蜜柑日誌
蜜柑日誌
2020.07.16
オーナーの豆知識
以前、伊藤家の金峰みかんの美味しさの秘密を皆さんにお伝えしましたが、
今回はまた別の角度から、美味しさの秘密をご紹介させて頂こうと思います。
じつは、秘伝の肥料だけでは伊藤家のミカンは美味しくなりません。
車で例えるならエンジンがしっかりしていてもタイヤが悪ければ燃費が悪くなるし、
制御も難しくなります。
剪定(枝を切る作業)が出来ていないと日の当たり具合が悪くなり、色付きも悪くなる。
それでは満足なミカンには程遠くなります。
この状態で秘伝の肥料を散布しても、100%にはならないと言うことですね。
伊藤ミカン園ではあくまでパーツであるという考え方です。全てを満足にしないと1つだけ頑張っても効果が薄い。
そのパーツの1つとして石灰と硫黄があります。
石灰と硫黄がどのようにして美味しさの秘密であるパーツになるのか、これらには大きく分けると2つの利点があります。

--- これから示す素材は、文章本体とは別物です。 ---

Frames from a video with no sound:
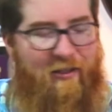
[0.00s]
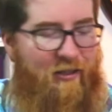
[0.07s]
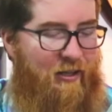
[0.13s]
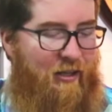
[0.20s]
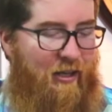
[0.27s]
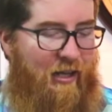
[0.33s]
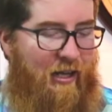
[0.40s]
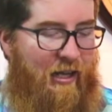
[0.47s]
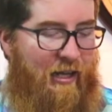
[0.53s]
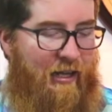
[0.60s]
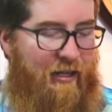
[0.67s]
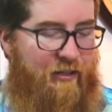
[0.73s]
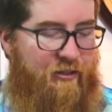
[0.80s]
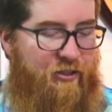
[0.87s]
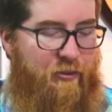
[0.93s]

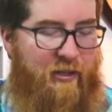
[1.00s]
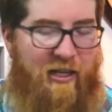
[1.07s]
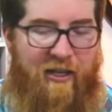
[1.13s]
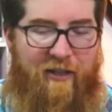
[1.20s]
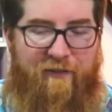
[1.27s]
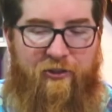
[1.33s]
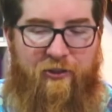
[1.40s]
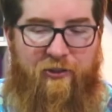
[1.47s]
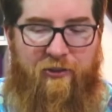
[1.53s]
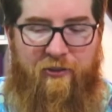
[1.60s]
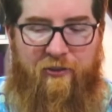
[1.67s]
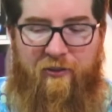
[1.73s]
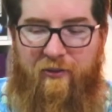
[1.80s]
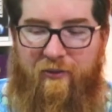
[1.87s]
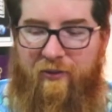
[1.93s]
And you have to
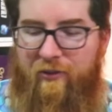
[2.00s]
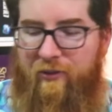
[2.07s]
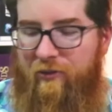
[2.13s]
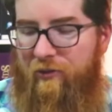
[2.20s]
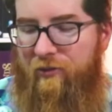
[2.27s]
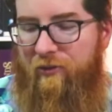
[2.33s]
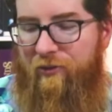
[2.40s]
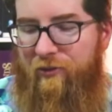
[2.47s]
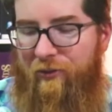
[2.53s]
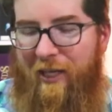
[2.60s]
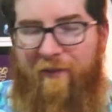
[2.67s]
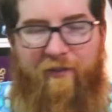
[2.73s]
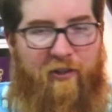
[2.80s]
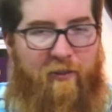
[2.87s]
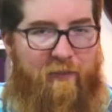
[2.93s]

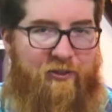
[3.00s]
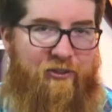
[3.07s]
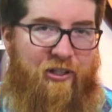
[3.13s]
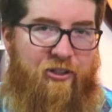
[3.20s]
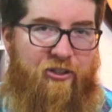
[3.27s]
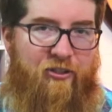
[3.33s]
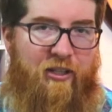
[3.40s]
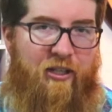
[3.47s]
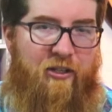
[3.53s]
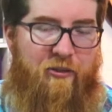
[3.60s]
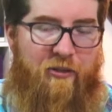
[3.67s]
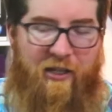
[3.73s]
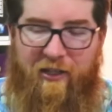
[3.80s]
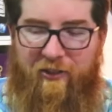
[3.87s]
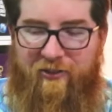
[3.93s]
draft them, essentially. You
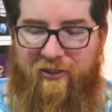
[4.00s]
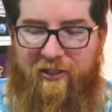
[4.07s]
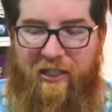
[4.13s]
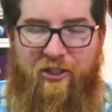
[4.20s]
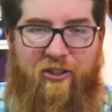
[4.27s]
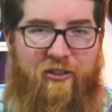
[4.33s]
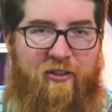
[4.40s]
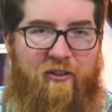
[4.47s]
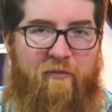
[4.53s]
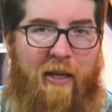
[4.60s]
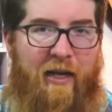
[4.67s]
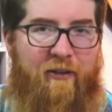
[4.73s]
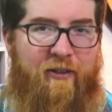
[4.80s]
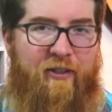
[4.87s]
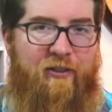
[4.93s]
get a selection of
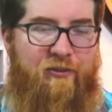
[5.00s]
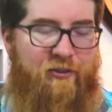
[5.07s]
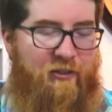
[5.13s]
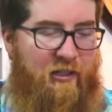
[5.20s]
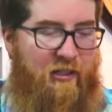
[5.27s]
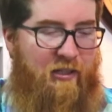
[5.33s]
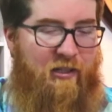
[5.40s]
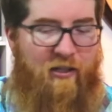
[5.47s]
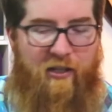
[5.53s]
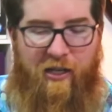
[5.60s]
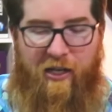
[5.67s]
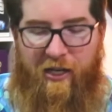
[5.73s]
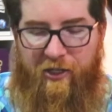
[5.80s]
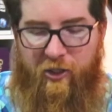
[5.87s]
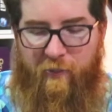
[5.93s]
pairings,
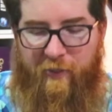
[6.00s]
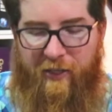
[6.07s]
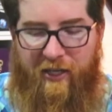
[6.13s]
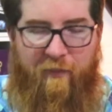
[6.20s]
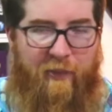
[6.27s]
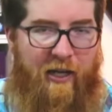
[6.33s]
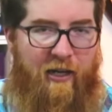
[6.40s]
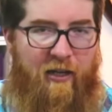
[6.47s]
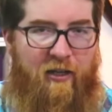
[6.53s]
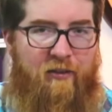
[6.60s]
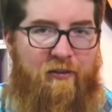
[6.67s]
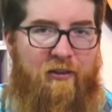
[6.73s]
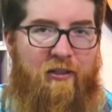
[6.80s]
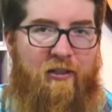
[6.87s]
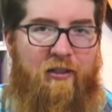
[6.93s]
and you pick a pair,
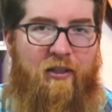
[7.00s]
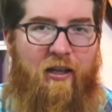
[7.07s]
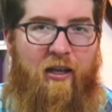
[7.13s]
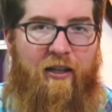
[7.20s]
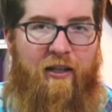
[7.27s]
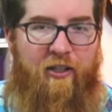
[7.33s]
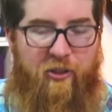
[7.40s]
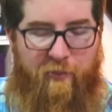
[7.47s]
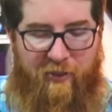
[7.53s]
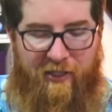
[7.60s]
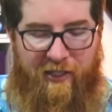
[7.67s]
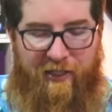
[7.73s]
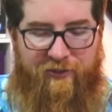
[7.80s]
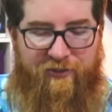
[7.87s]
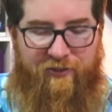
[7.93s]
and then you
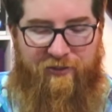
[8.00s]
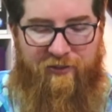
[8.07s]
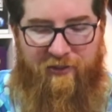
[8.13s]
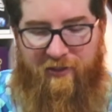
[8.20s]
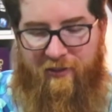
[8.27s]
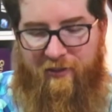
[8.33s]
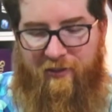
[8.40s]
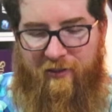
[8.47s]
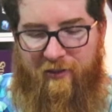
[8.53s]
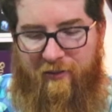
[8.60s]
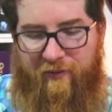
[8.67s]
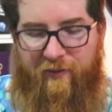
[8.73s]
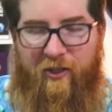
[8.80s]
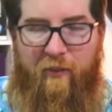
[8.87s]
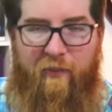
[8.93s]
place
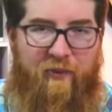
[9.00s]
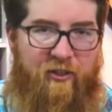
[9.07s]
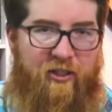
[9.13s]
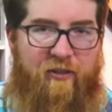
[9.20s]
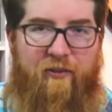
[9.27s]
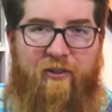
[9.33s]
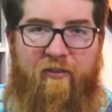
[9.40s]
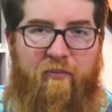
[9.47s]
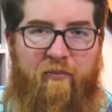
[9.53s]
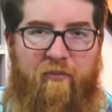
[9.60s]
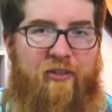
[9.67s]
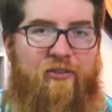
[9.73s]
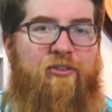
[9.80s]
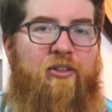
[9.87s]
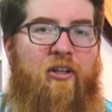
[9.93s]
them in different
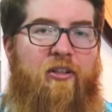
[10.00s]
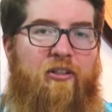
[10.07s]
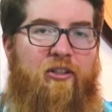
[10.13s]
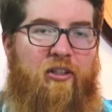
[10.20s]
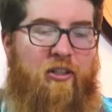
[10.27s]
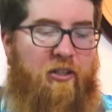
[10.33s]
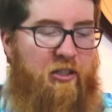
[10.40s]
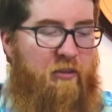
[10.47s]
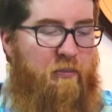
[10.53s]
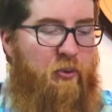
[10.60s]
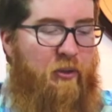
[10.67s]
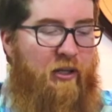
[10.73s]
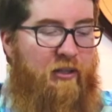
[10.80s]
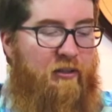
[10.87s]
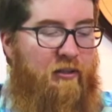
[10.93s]
places on your
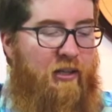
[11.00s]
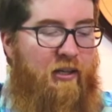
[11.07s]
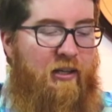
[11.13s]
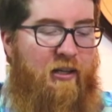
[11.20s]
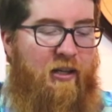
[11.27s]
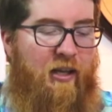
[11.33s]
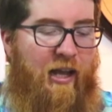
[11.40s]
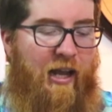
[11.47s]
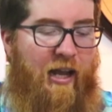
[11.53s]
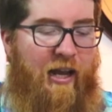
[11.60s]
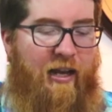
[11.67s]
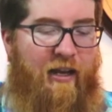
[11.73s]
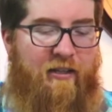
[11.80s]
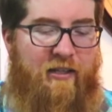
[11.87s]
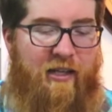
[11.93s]
board.
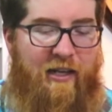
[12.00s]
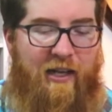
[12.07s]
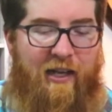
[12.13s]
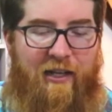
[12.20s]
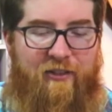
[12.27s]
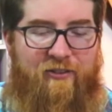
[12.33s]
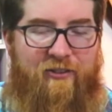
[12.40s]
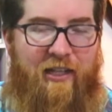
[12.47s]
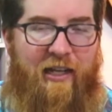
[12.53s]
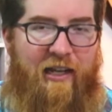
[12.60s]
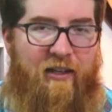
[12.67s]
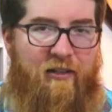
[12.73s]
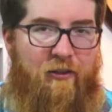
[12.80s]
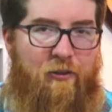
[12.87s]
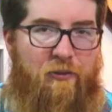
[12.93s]
And it has that
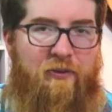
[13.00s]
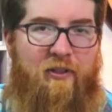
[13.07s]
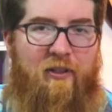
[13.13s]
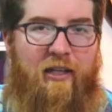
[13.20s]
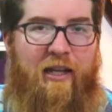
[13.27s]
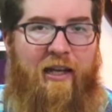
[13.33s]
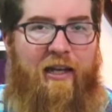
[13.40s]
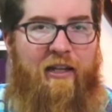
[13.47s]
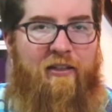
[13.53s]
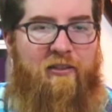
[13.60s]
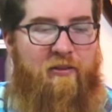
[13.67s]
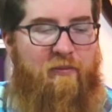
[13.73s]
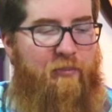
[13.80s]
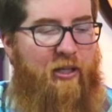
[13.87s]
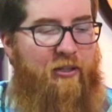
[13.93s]
overlaid
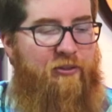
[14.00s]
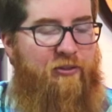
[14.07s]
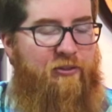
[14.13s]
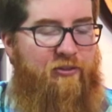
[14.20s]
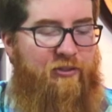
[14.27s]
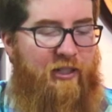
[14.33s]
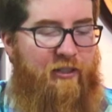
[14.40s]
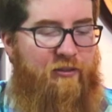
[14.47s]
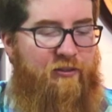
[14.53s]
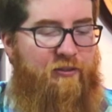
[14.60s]
puzzle sense.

1点目は乾燥しやすくする効果です。皆さん「水分ストレス」という単語をニュースなどで聞いたことがある方もいらっしゃるかも知れません。単純に水分を制限するということですね。
乾燥し水分が少なくなると、ミカンの木自身がしっかりしていないと枯れてしまいますよね。
そうすることで凝縮され、甘みが増すとされています。
当たり前ですが、極端に水をあげないと枯れますので、そこを見極めるのが大事です。
2点目は害虫を撃退する効果です。以前カメムシなどの対策をご紹介しましたが、残念ながらカメムシは石灰では倒せません。
これはダニや、あまり皆さんは馴染みがないと思いますが「カイガラムシ」といった害虫が効果を発揮してくれます。美味しくもなり、害虫にも効果を発揮するので石灰は良く使いますね。
ただ1つ、石灰と硫黄を散布すると誤解されることがあります。まずは画像を見てください。
石灰と硫黄を散布し乾燥すると、ミカンに白い粉が付くことがあります。マンガでも説明してありますが、単純に言うと温泉の成分と一緒なんです。
ミカンを出荷する際に、選果機で白い粉を落としてあげるのですが、ヘタなど窪んでいる部分が完全に落ちない場合があるのです。
水などで綺麗にすることも考えましたが、ミカンは収穫したものが濡れてしまうと腐れが早まってしまい、皆さんのお手元に届くころにダメになっていたということになりかねません。
もしスーパーでそういったミカンを発見しても安心してくださいね。むしろ、程良い甘さと酸味のバランスが整った、美味しいミカンを手に入れることができるかもしれません。
育った環境が違いますし一概にいえませんが、こういった美味しさの秘密は他にもありますので、またご紹介させて頂ければと思います。